Exercise brief:
An exact copy of the entries below is required, with all pictures removed.

The input:
+---+

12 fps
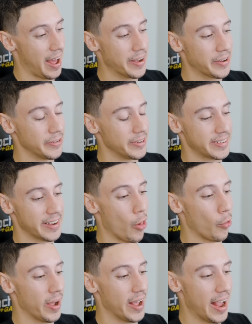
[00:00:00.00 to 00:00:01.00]
I couldn't
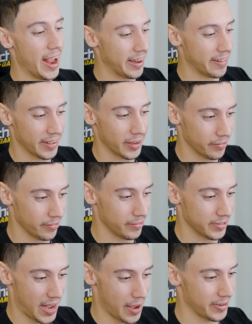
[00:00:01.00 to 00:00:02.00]
tell where anything
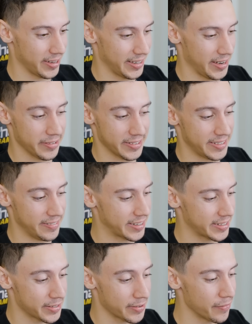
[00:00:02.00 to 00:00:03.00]
was happening. It was
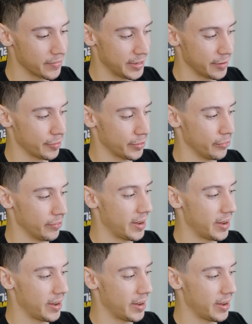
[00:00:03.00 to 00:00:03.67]
extremely difficult.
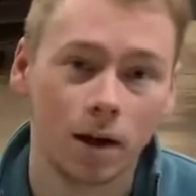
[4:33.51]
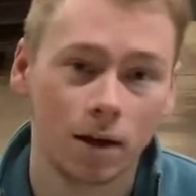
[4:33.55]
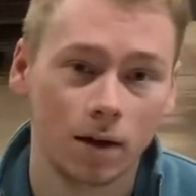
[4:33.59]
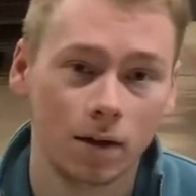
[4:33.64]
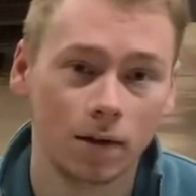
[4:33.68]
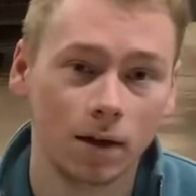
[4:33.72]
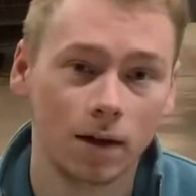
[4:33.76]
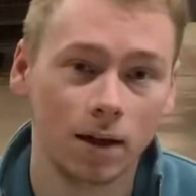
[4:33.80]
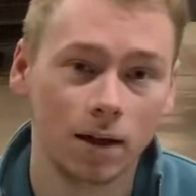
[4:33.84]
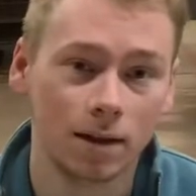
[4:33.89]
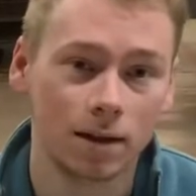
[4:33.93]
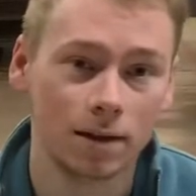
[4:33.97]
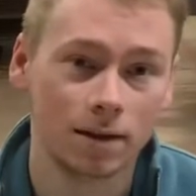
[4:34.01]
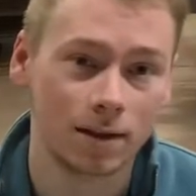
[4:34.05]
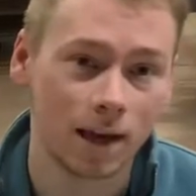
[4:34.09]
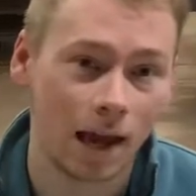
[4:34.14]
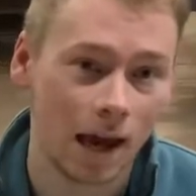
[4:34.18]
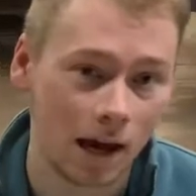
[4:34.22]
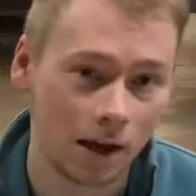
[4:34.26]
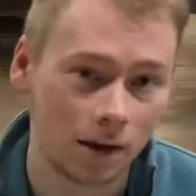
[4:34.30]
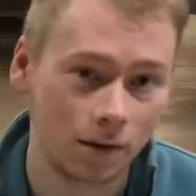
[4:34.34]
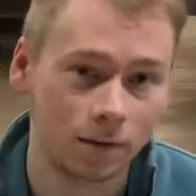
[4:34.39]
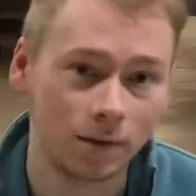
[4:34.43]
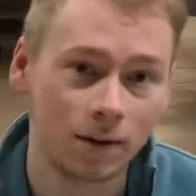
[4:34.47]
that is
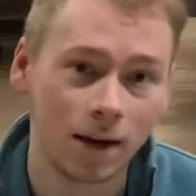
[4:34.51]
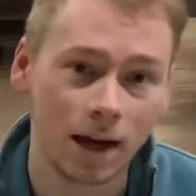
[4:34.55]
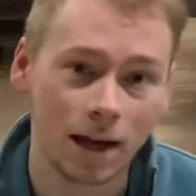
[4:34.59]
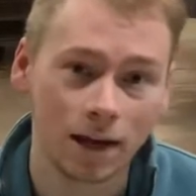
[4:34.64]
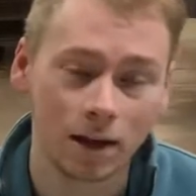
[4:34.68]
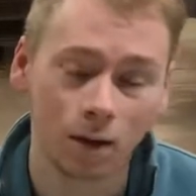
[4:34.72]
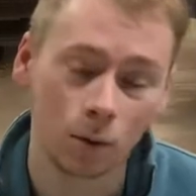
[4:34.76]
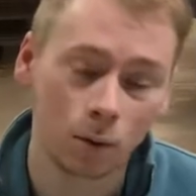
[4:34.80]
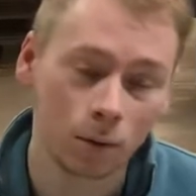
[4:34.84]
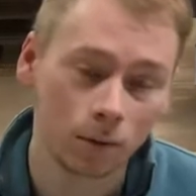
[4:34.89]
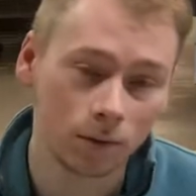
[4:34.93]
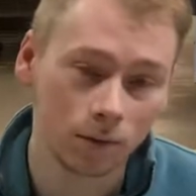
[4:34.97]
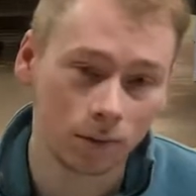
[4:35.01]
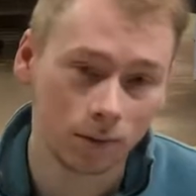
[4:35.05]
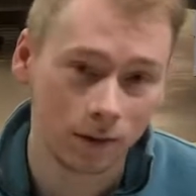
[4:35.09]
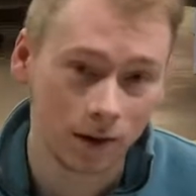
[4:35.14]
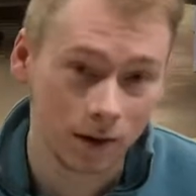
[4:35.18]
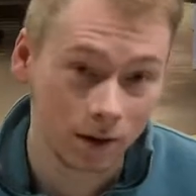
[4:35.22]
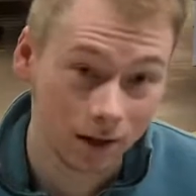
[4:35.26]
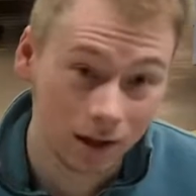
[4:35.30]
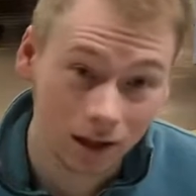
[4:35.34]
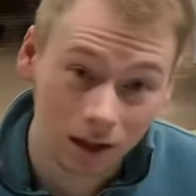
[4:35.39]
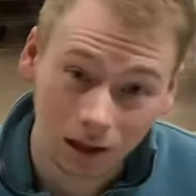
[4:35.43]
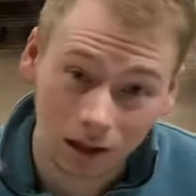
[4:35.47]
out of date or
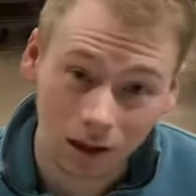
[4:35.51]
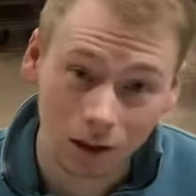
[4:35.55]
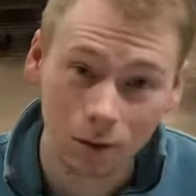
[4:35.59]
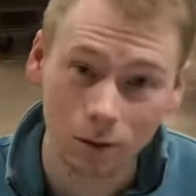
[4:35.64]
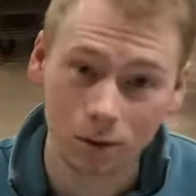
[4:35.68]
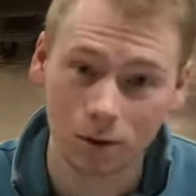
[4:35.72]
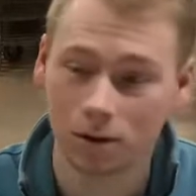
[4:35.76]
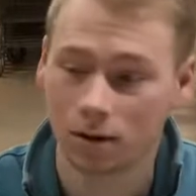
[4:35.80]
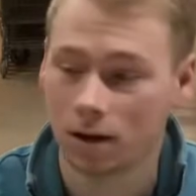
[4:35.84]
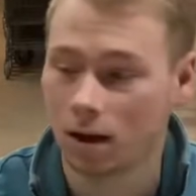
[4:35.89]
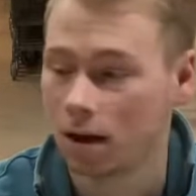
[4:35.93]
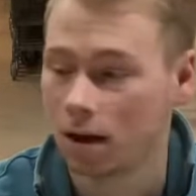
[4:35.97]
very close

+---+

Task answer:
12 fps
[00:00:00.00 to 00:00:01.00]
I couldn't
[00:00:01.00 to 00:00:02.00]
tell where anything
[00:00:02.00 to 00:00:03.00]
was happening. It was
[00:00:03.00 to 00:00:03.67]
extremely difficult.
[4:33.51]
[4:33.55]
[4:33.59]
[4:33.64]
[4:33.68]
[4:33.72]
[4:33.76]
[4:33.80]
[4:33.84]
[4:33.89]
[4:33.93]
[4:33.97]
[4:34.01]
[4:34.05]
[4:34.09]
[4:34.14]
[4:34.18]
[4:34.22]
[4:34.26]
[4:34.30]
[4:34.34]
[4:34.39]
[4:34.43]
[4:34.47]
that is
[4:34.51]
[4:34.55]
[4:34.59]
[4:34.64]
[4:34.68]
[4:34.72]
[4:34.76]
[4:34.80]
[4:34.84]
[4:34.89]
[4:34.93]
[4:34.97]
[4:35.01]
[4:35.05]
[4:35.09]
[4:35.14]
[4:35.18]
[4:35.22]
[4:35.26]
[4:35.30]
[4:35.34]
[4:35.39]
[4:35.43]
[4:35.47]
out of date or
[4:35.51]
[4:35.55]
[4:35.59]
[4:35.64]
[4:35.68]
[4:35.72]
[4:35.76]
[4:35.80]
[4:35.84]
[4:35.89]
[4:35.93]
[4:35.97]
very close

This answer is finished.